Magazine Le Mensuel

Nº 2936 du vendredi 14 février 2014

Paul Khalifeh

Le coup de maître de l’armée

En quelques semaines seulement, l’Armée libanaise a identifié, arrêté et mis hors d’état de nuire de dangereux terroristes responsables de nombreux attentats qui ont ensanglanté le pays ces derniers mois. L’arrestation, mercredi, du Palestinien Naïm Abbas, est un coup de maître. Elle a permis d’épargner au Liban un véritable carnage, qui devait se produire entre vendredi et dimanche. Les deux véhicules piégés neutralisés étaient bourrés de 100 kilogrammes d’explosifs chacun. Celui intercepté à Mazraa était censé attaquer les locaux de la chaîne de télévision al-Manar, pendant la retransmission d’un discours de Hassan Nasrallah.
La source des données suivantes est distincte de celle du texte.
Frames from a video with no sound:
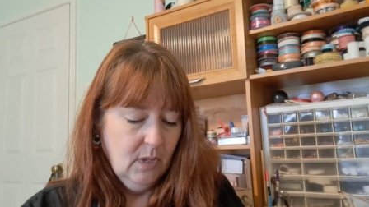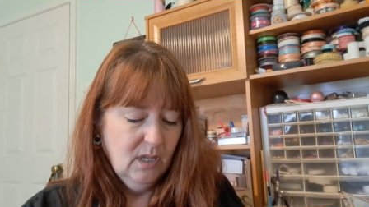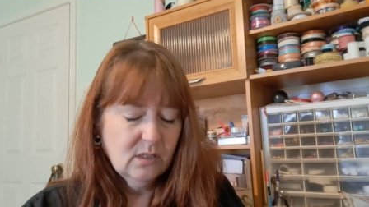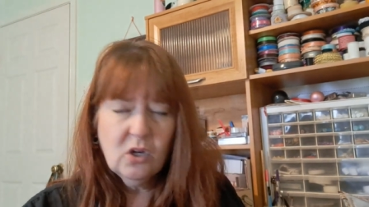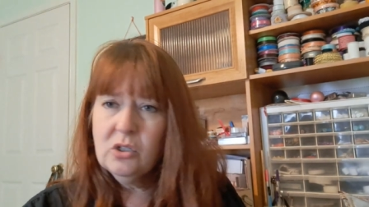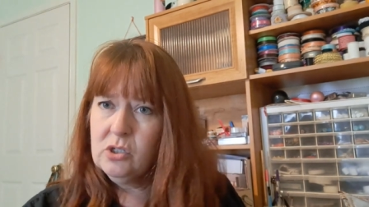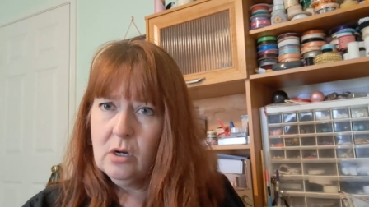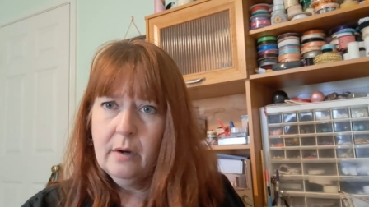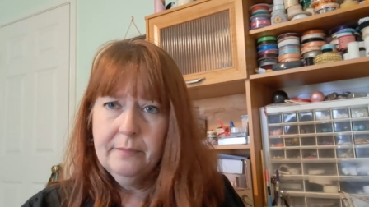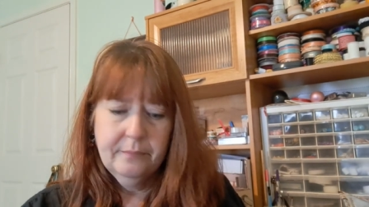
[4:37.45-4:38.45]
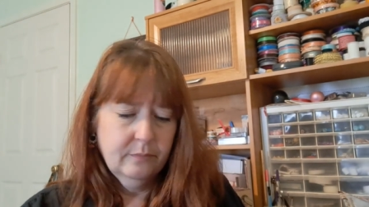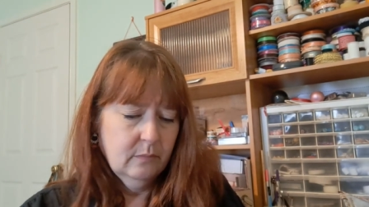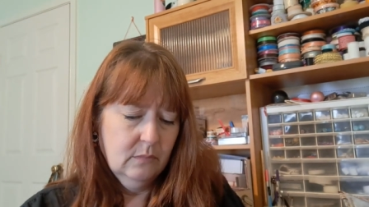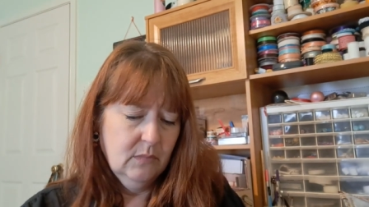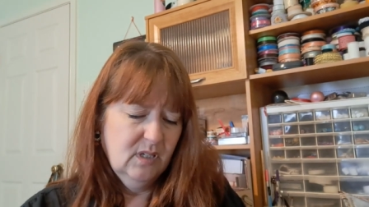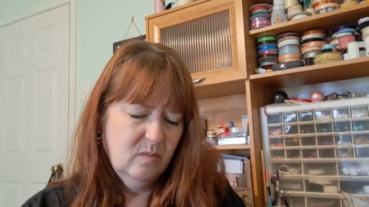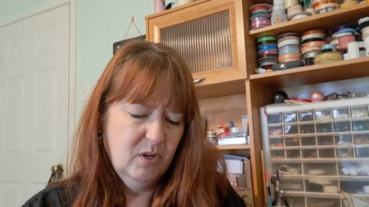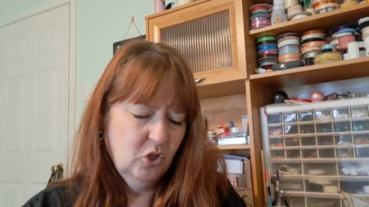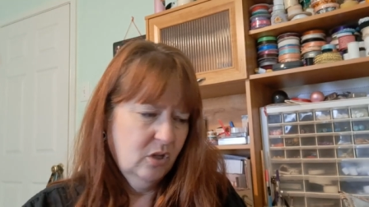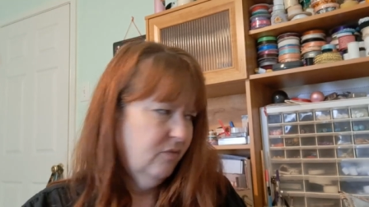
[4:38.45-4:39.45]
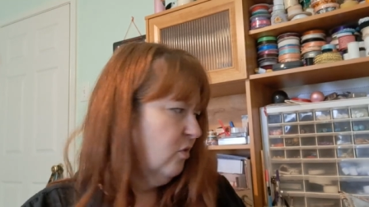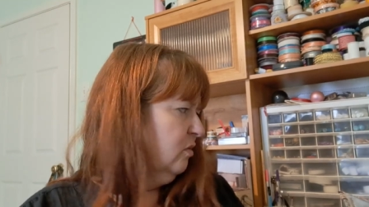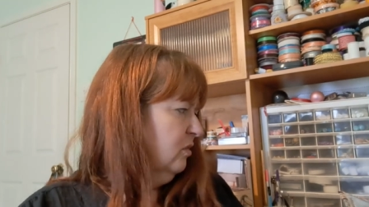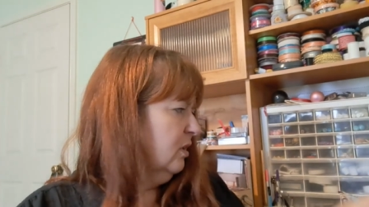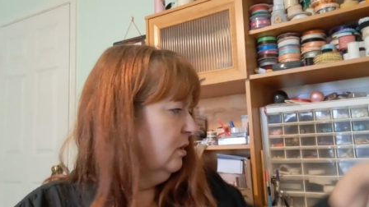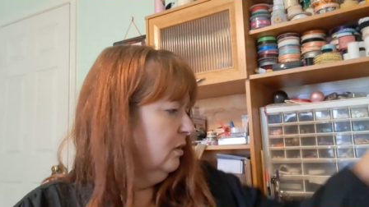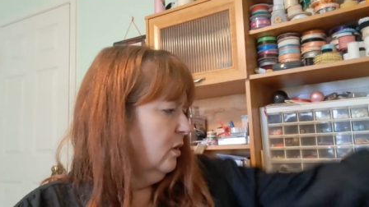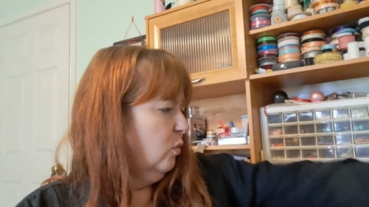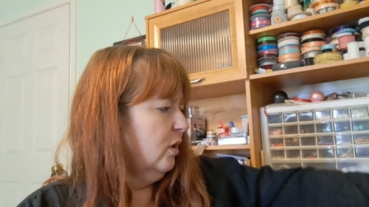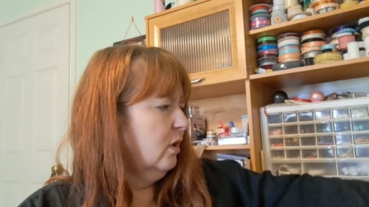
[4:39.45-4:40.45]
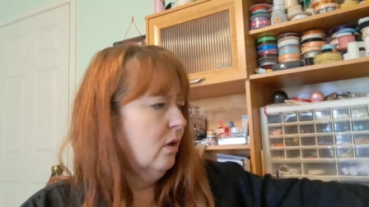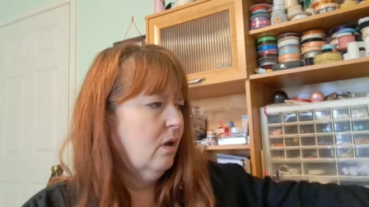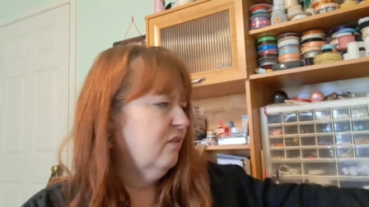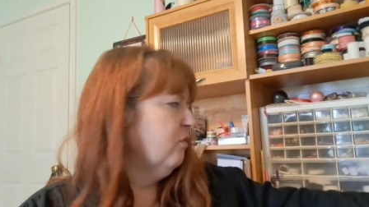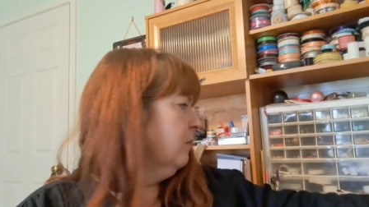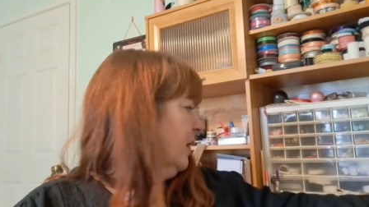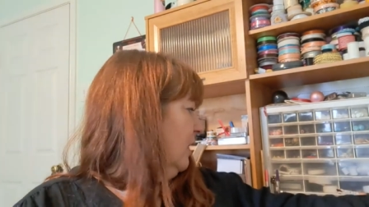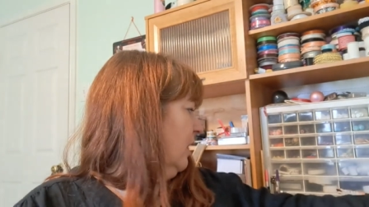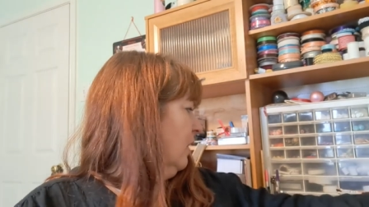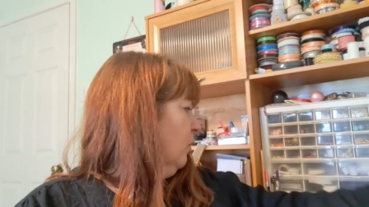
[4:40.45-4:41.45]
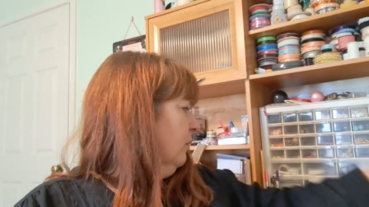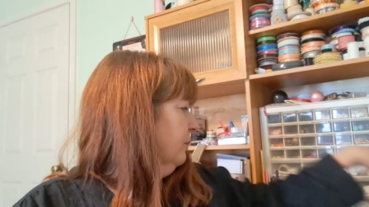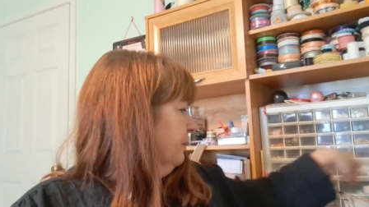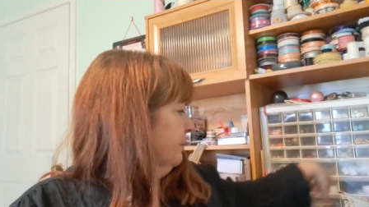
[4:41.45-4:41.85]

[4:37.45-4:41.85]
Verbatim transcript: It's a good start, especially for only, you know, working on it for about an hour.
Certaines sources affirment que c’est l’ambassade de Russie, à Mazraa, qui devait être prise pour cible. Le deuxième devait viser la région de Ghobeiry. Dans le même temps, des roquettes seraient tirées à partir des hauteurs de Damour ou de Naamé vers la banlieue sud.
Des sources de sécurité concordantes affirment que les Brigades Abdallah Azzam, la branche libano-palestinienne d’al-Qaïda, ne sont pratiquement plus opérationnelles. La plupart de leurs agents de liaison entre les réseaux au Liban et en Syrie sont soit sous les verrous, soit dans la tombe. L’effort exceptionnel de l’armée a permis de déterminer le mode d’action de ces réseaux, de localiser les plus importantes cellules et d’en identifier les responsables. Ceux qui sont encore en vie auront de plus en plus de mal à se mouvoir et à opérer, surtout que l’étau se resserre autour de Yabroud, leur base arrière.
Ces sources de sécurité expliquent que les Brigades Abdallah Azzam constituent le point d’intersection entre plusieurs groupes. Leur particularité c’est qu’elles opèrent d’une manière transversale, grâce aux relations qu’elles ont tissées avec la plupart des organisations liées à al-Qaïda. Elles assurent elles-mêmes la logistique nécessaire à la préparation des attentats à l’intérieur du Liban (caches d’armes, garages, appartements etc.), se procurent les armes et les explosifs auprès d’un autre groupe, et recrutent les kamikazes dans les rangs d’un troisième. Cependant, c’est aussi leur point faible, car ce mode opératoire décentralisé facilite les fuites d’informations et l’infiltration des réseaux.
Les succès réalisés par l’Armée libanaise sont le fruit d’une longue expérience et d’un grand professionnalisme. Ils sont aussi le résultat du soutien apporté à l’institution militaire non pas par la classe politique libanaise, mais par la communauté internationale. Soucieux de préserver la stabilité et la sécurité du Liban en cette période explosive au Moyen-Orient, les pays occidentaux, emmenés par les Etats-Unis, ainsi que la Russie, ont pris la décision, il y a quelques mois, de miser à fond sur l’armée. Cette couverture externe a neutralisé la campagne de dénigrement systématique dont elle était la cible au Liban de la part de députés et d’hommes politiques proches de mouvements islamistes, qui ont ouvertement mis en doute le patriotisme de son commandant en chef, le général Jean Kahwagi, en vue de saper sa légitimité. Ce soutien s’est exprimé dans tous les communiqués publiés ces derniers mois à l’occasion de réunions ou de sommets internationaux. Le financement saoudien de trois milliards de dollars d’armes françaises destinées à la troupe (qui bute sur certains obstacles) et la rencontre internationale prévue prochainement pour soutenir l’Armée libanaise, en sont aussi l’illustration.
L’armée a en outre bénéficié d’un savoir-faire, d’un échange de renseignements et de matériel sophistiqué fournis par les Etats-Unis et d’autres pays.
Le commandement de l’institution militaire a su saisir ce momentum international et l’a investi pour intensifier la lutte contre les réseaux terroristes qui menacent de plonger le Liban dans le chaos. On ne peut pas en dire autant de la classe politique locale. Empêtrée dans ses querelles de poulaillers, elle n’a pas su exploiter cette fenêtre d’opportunité, qui s’est également manifestée dans le domaine politique, avec l’encouragement à former un gouvernement rassembleur.